I know that I can evaluate the Z-scores by first converting the column to an Array
julia> perception[:SYLL_MAXF0_Z] = zscore(Array(perception[:SYLL_MAXF0]))
which will then conveniently be converted to a DataArray
, even though there are, directly as a result of the way it was created, no missing values.
julia> typeof(perception[:SYLL_MAXF0_Z])
DataArrays.DataArray{Float64,1}
It may be possible to use one of the DataFramesMeta
, Query
or StructuredQueries
packages to phrase this as a transform but the only one of these I have ever been able to use successfully is DataFramesMeta
, and even that is going to be kind of complicated to teach.
I know we are in the middle of a transition but we have been for a long time.
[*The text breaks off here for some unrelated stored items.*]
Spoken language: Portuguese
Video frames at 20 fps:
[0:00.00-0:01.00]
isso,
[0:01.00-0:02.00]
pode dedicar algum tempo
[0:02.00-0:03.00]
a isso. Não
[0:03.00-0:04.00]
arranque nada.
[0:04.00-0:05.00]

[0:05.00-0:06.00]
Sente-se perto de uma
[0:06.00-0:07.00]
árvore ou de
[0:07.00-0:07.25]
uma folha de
I believe that the first SoC project on Nullables, etc. was in 2015 and the grant from the Moore Foundation to enhance statistical computing capabilities was about a year ago,
It is good to have a long term vision but I think we have a “best is the enemy of the good” problem here. We can’t describe to potential users how to go about some pretty basic data manipulation tasks because we are still thinking about the optimal “Brave New World” kind of structure.
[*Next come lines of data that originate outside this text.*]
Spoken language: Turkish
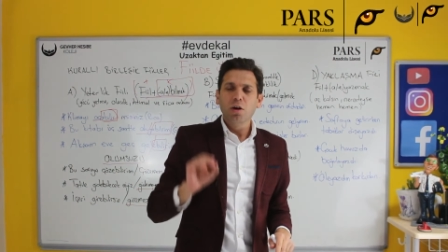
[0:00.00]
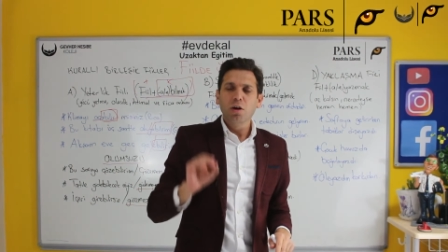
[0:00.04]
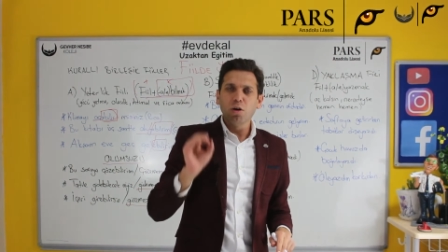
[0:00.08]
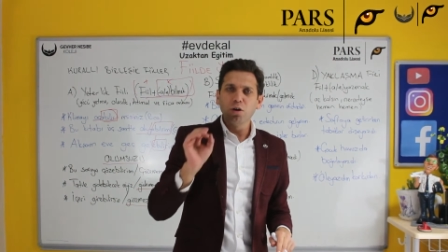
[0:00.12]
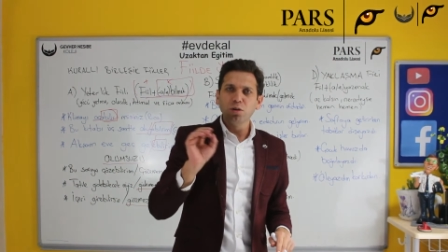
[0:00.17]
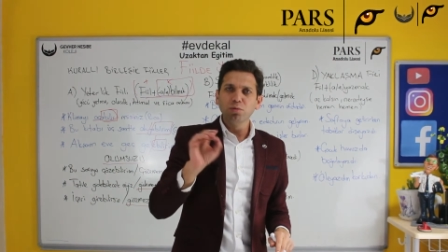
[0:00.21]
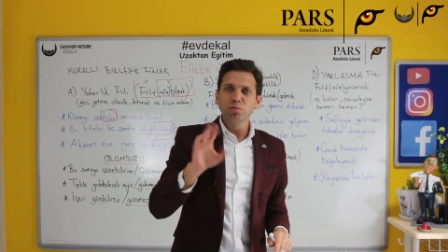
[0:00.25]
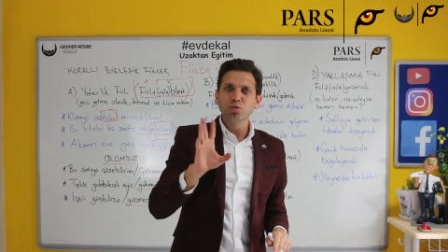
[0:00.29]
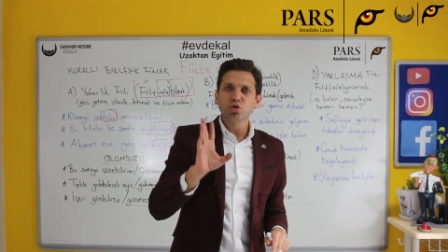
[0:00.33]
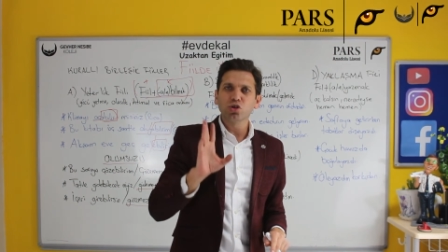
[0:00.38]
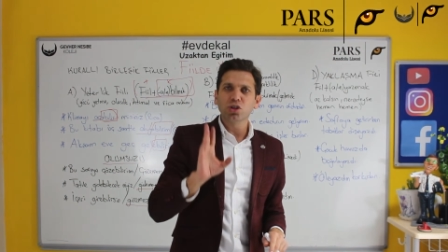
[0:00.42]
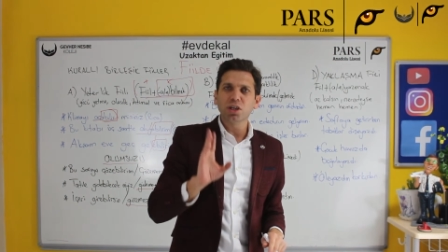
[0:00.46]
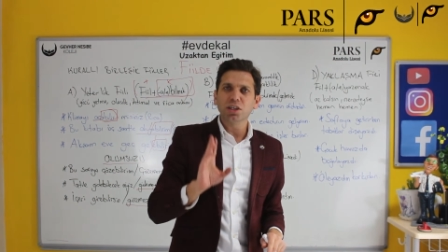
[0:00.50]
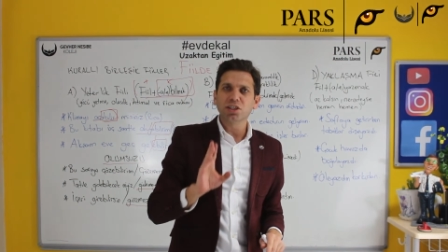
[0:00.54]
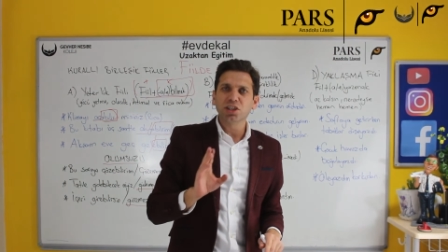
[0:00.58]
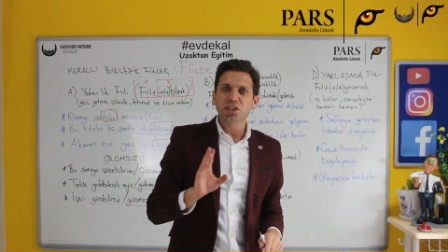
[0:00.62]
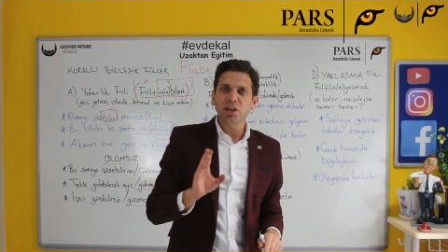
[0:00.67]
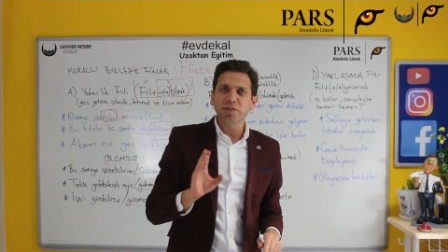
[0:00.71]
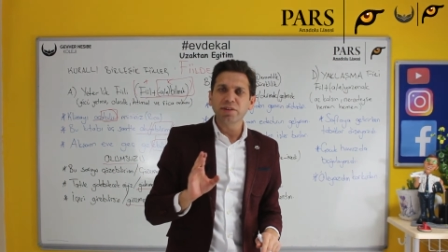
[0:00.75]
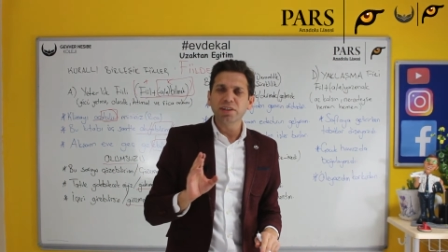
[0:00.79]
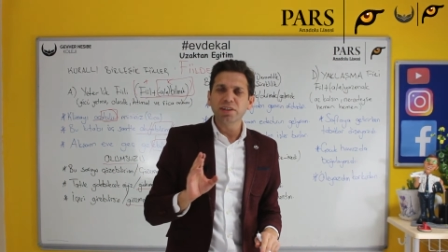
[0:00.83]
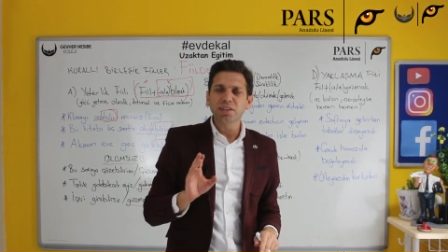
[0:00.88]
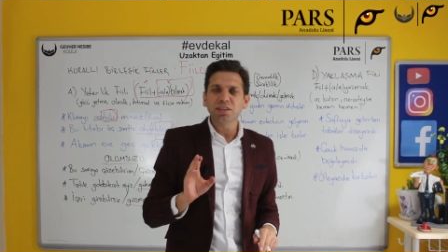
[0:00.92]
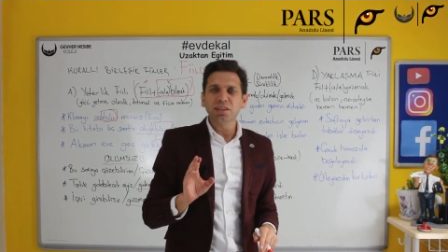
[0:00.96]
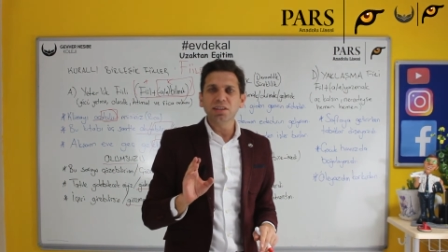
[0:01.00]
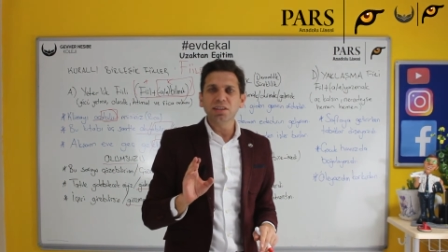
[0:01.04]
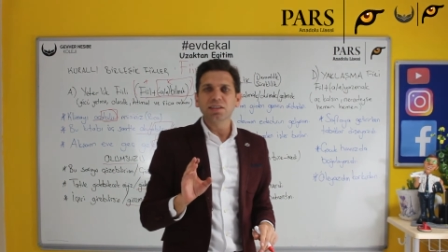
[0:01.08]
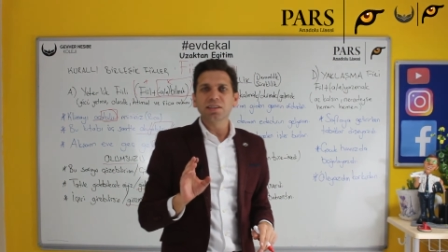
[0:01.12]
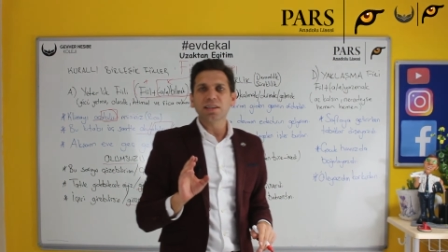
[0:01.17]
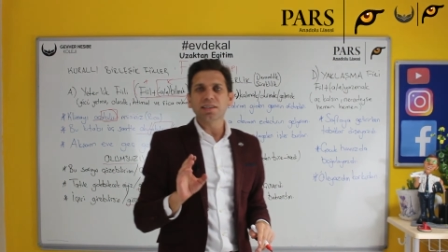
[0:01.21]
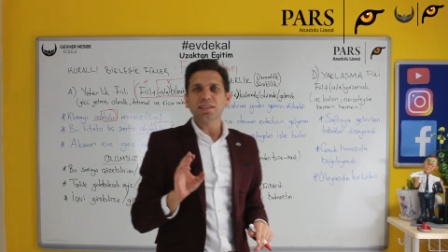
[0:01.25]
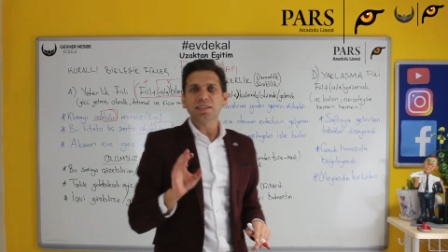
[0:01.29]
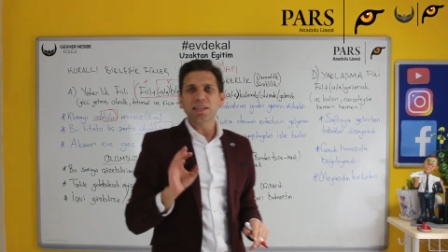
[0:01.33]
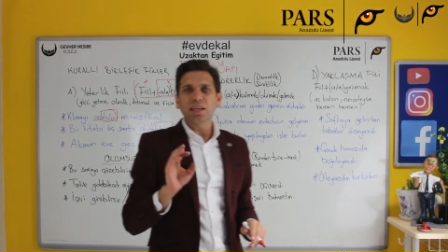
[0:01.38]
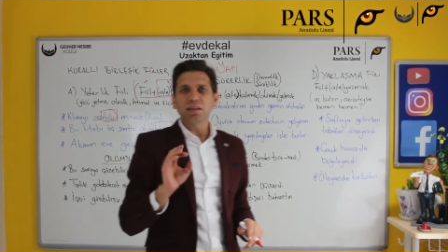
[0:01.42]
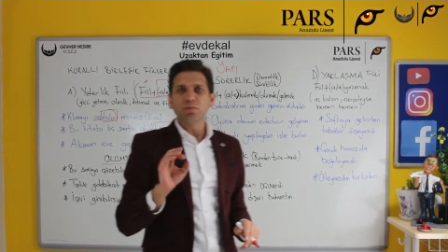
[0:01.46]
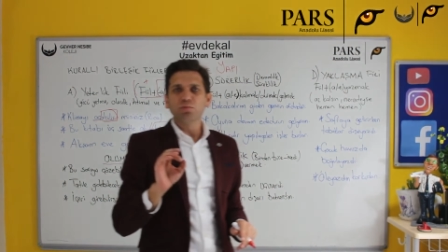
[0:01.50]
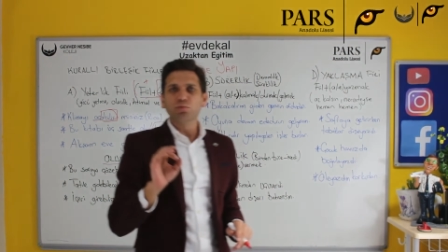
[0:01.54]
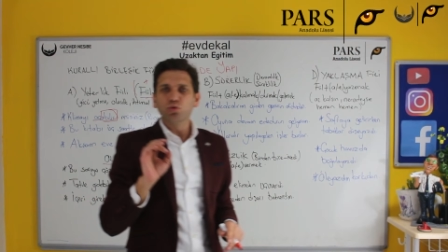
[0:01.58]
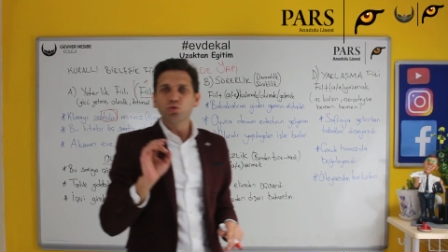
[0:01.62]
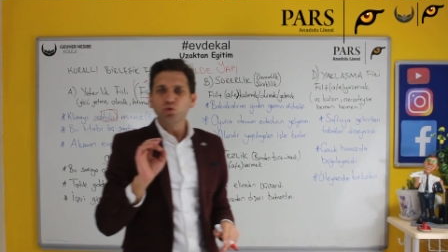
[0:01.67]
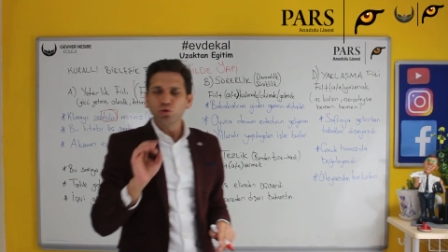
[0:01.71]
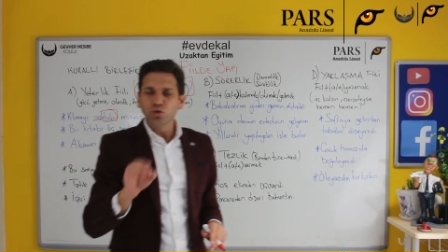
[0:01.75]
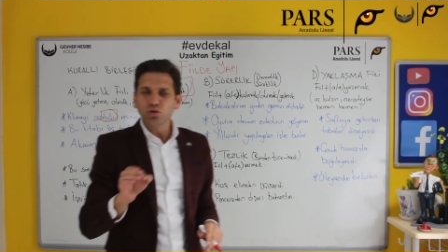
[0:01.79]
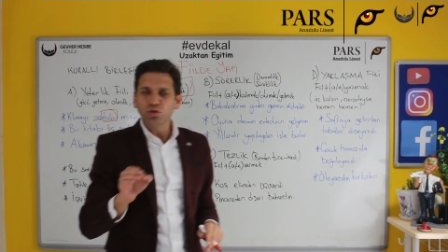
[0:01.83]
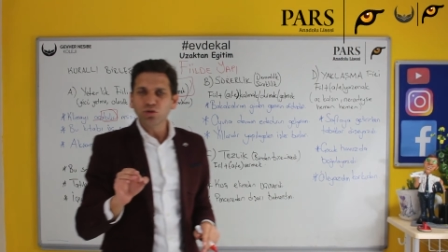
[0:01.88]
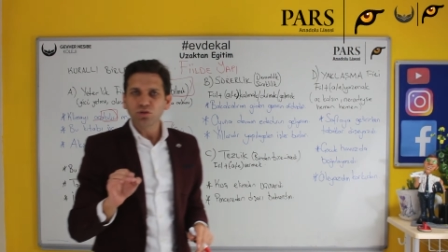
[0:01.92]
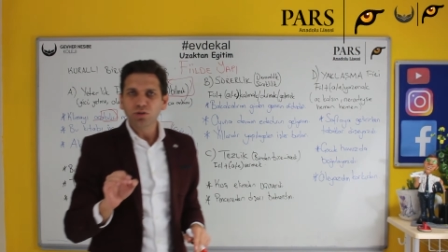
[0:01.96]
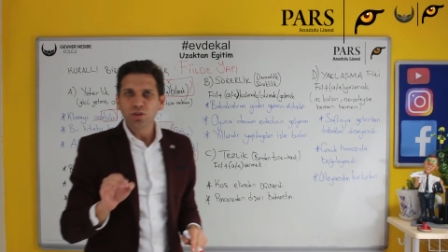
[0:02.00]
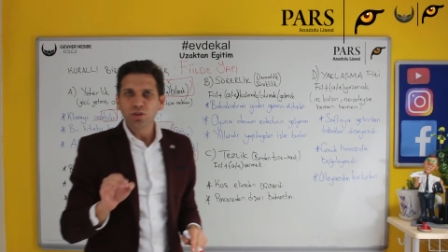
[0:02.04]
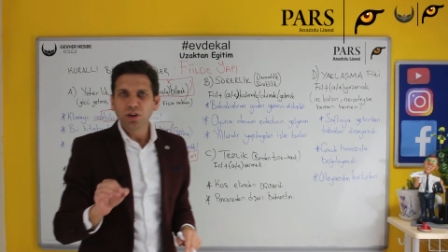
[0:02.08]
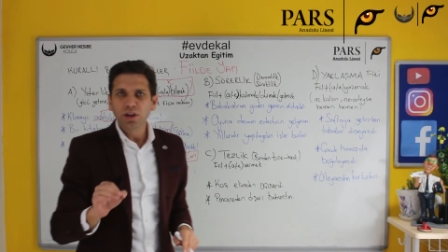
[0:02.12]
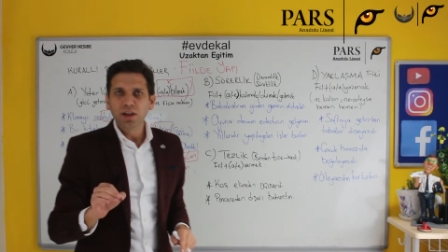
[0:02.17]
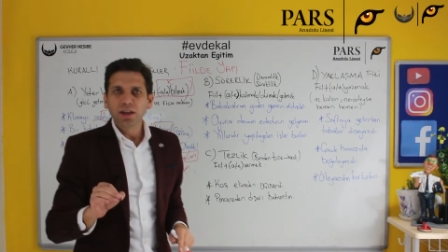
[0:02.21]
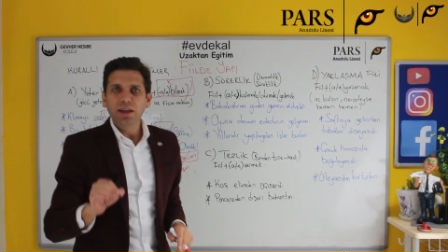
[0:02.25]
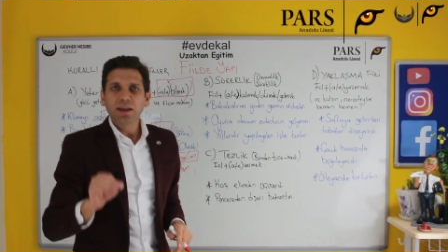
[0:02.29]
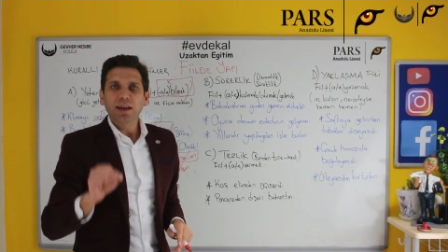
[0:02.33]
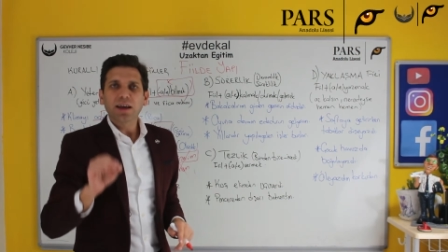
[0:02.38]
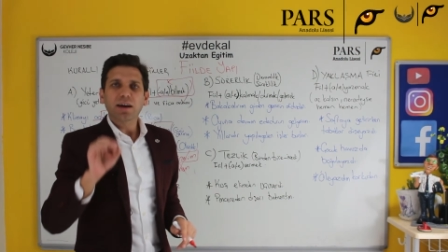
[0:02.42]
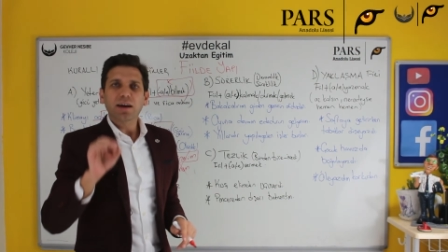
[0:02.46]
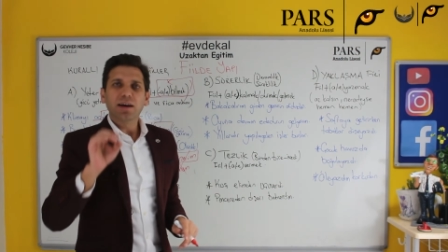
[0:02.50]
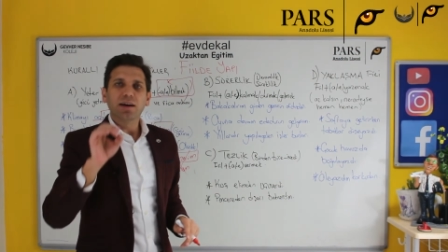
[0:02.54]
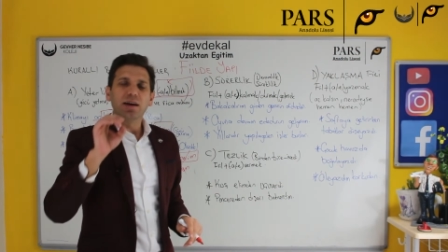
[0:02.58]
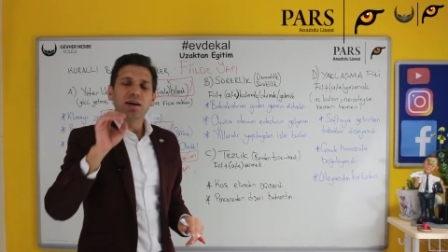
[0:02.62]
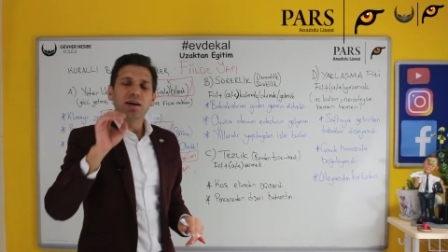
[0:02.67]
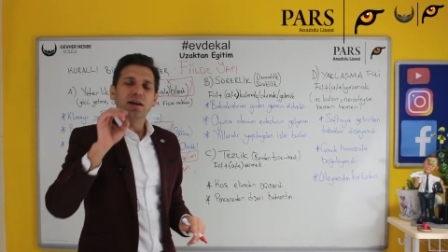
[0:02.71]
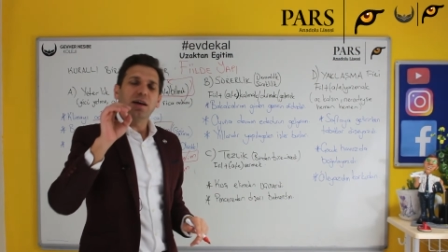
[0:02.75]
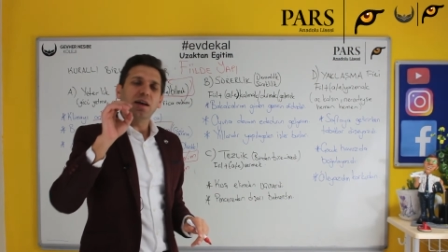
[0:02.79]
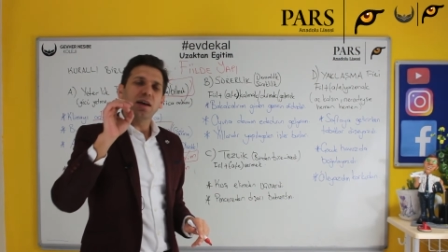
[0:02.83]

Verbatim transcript: Olumlusuna çevirdiğinde sen bunun e,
I think it would be good, in addition to formulating grand plans, to also do some case studies and see how convenient it is to use Julia for practical data input and data manipulation as compared to R or Python. I am well aware of the difficulties of trying to direct open-source development - I am frequently guilty of “If you want that capability why don’t you write your own damn software?” responses. However, my understanding is that some direction of statistical computing capabilities was part of the purpose of the Moore Foundation grant and it seems to me that some kind of overview of how capabilities mesh together would fall under that purpose.